В комнате недовольно зашумели. Негромко, но ветерок неудовольствия пронесся отчетливо.

– Объясняю! – выкрикнул Бербасов. – Гинзбург С. М. – не зубной врач, не инженер-электронщик. Ей там жить припеваючи не с чего. Она – филолог, историк советской литературы. Кому там нужна такая профессия? Значит, один у нее путь – заняться очернительством нашей жизни вообще и литературы в частности! Вот из таких и вербуют в агентуру империализма…

– Агентуру вербуют не по профессиям, а по характерам, – громко заметила Галя.

Педус зыркнул косо и вытолкнул из-за стола Оську Гершзона.

– Сегодня трагический день в моей жизни, – сказал он актерским голосом с выжатой слезой. – Ничего нет горше, чем терять друзей. Сегодня для меня умерла Ула Гинзбург. Да-да, умерла – хотя вот она сидит рядом, дышит, двигается, но она уже умерла. Я предпочитаю думать так, нежели знать, что она изменила нашим общим идеалам. Я пойду на кладбище и зарою ее фотографию в могиле моей матери. Так будет легче… Так мне будет легче продолжать жить и отстаивать каждый день наши жизнеутверждающие принципы… И своим скромным трудом укреплять неразрывные братские узы, связывающие талантливый еврейский народ с трудолюбивыми народами Советского Союза…

Забавно, что этот картавый парх с местечковым акцентом не умеет говорить по-еврейски. Он еле-еле понимает по-идиш, и этому, наверное, научился в какой-нибудь закрытой спецшколе. Пусть хоронит, живет, укрепляет, меня здесь нет.

– …ничего нет хуже неблагодарности! – распинался Гершзон. – Мы всем в жизни обязаны нашей власти, и укусить руку, заботливо выкормившую нас, – нет хуже греха! И как выкормившую! Где еще в мире евреи достигли таких общественных высот, такого признания, такого имущественного благополучия, как у нас в стране!..

Я перехватила брошенный на него Светкой Грызловой взгляд и окончательно утвердилась в мысли, что евреев, подобных Гершзону, засылал к нам Гитлер для возбуждения массового антисемитизма среди русского народа.

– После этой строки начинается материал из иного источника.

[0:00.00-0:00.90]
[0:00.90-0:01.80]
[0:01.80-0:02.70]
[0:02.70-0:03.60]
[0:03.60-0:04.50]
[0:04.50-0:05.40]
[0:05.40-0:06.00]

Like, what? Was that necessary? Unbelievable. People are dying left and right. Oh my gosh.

Именно грязная болтовня Гершзона вызывала у меня наибольшее чувство униженности и боли. Меня почему-то совсем не трогали хулиганские выходки Педуса и Бербасова – я знала, что мне нужно только молчать и все запоминать. Они меня не могут ничем оскорбить, как не может человека оскорбить верблюд своим плевком. В моем спасительном безразличии к их нападкам открывалась мне великая тайна ненавистного издревле гонителям еврейского высокомерия. Гордость обретенного достоинства ничем не унизишь. Мне медленно, но ясно открывался спасительный смысл страдания и горечи как обязательных ступеней восхождения души.

Восхождение! Алия! На иврите восхождение значит алия! Вот откуда возникло слово «алия», обозначающее сейчас воссоединение евреев на своей земле!

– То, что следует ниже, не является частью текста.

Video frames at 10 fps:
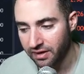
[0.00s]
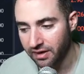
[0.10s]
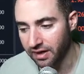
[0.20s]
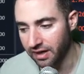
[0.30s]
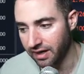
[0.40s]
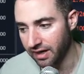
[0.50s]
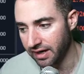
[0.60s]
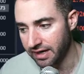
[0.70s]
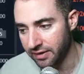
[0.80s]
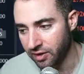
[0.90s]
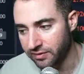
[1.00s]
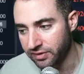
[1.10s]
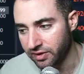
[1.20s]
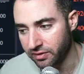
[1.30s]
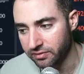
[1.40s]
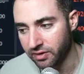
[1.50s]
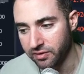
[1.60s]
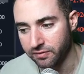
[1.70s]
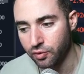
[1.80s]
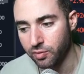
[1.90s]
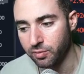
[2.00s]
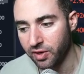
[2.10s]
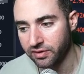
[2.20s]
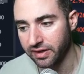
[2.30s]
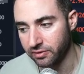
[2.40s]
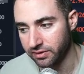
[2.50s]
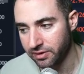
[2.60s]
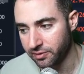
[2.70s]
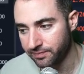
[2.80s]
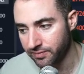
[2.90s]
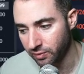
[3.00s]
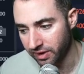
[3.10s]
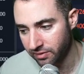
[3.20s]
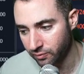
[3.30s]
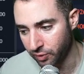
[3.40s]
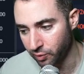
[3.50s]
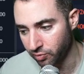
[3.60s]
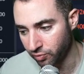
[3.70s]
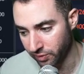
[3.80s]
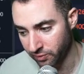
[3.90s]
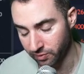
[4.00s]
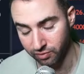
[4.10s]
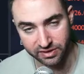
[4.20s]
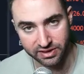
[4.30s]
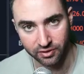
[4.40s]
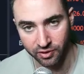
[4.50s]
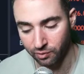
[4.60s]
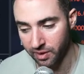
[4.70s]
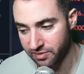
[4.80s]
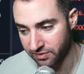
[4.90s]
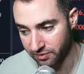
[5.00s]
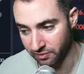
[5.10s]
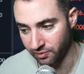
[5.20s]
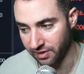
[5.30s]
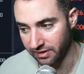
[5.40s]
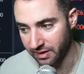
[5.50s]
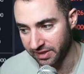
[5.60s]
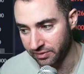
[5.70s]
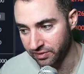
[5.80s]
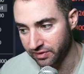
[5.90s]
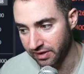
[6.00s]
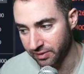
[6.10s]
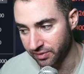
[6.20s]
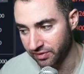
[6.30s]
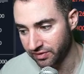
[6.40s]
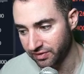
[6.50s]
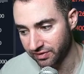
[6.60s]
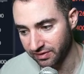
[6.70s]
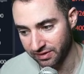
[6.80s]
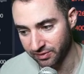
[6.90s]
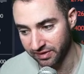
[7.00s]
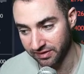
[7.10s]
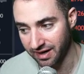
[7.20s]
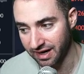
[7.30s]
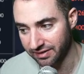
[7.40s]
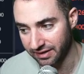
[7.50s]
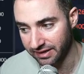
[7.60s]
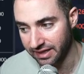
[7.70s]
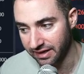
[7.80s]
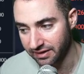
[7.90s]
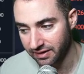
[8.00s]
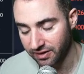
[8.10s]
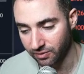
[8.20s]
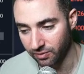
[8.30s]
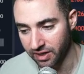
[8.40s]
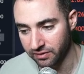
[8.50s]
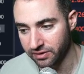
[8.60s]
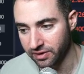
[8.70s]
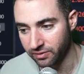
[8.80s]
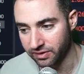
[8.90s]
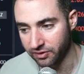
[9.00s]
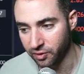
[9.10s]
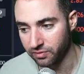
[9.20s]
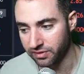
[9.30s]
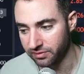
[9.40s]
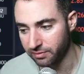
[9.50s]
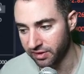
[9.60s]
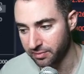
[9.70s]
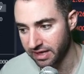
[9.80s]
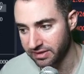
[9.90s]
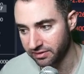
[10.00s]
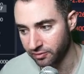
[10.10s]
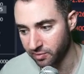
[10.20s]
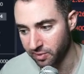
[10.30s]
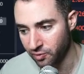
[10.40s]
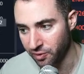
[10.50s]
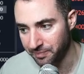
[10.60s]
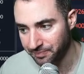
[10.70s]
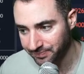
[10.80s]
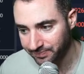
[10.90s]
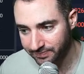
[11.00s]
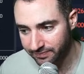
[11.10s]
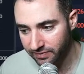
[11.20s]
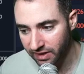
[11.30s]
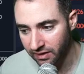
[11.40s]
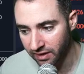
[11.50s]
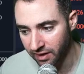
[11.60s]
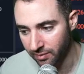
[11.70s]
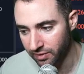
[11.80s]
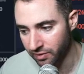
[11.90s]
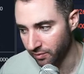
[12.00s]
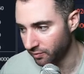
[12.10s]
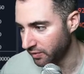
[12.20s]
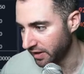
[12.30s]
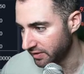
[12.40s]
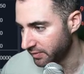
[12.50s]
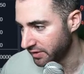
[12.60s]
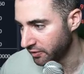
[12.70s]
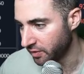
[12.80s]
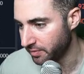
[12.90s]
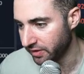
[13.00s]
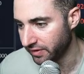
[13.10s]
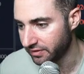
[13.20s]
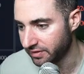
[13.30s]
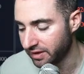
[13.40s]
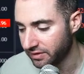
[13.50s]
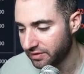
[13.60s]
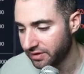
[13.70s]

And then obviously on the former market cycle low, well, we were printing all the way up to the 1. I mean, it was as high as it can get, right on the low. Let's back test it a little bit more. Oh, we need to go to BLX index.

Алия – возвращение на свою землю, восхождение на нее!

И мне очень досаждал в моем восхождении Гершзон. Откуда вы беретесь? Как вы становитесь такими? За какую чечевичную похлебку продаете первородство? Что произошло в твоих куриных мозгах, когда ты перелицевал первосвященнический плащ нашего народа в шутовской наряд рыжего, чтобы смешнее и жальче кувыркаться в пыли и плевках перед равнодушными и жестокими глазами зевак?

– …нигде и никогда еврейский народ не достигал такой культурной и духовной значительности, как в нашей свободной стране! – убеждал слушателей Гершзон, а они брезгливо улыбались, находя в нем подтверждение своим представлениям о евреях как о жалкой и безродной нации.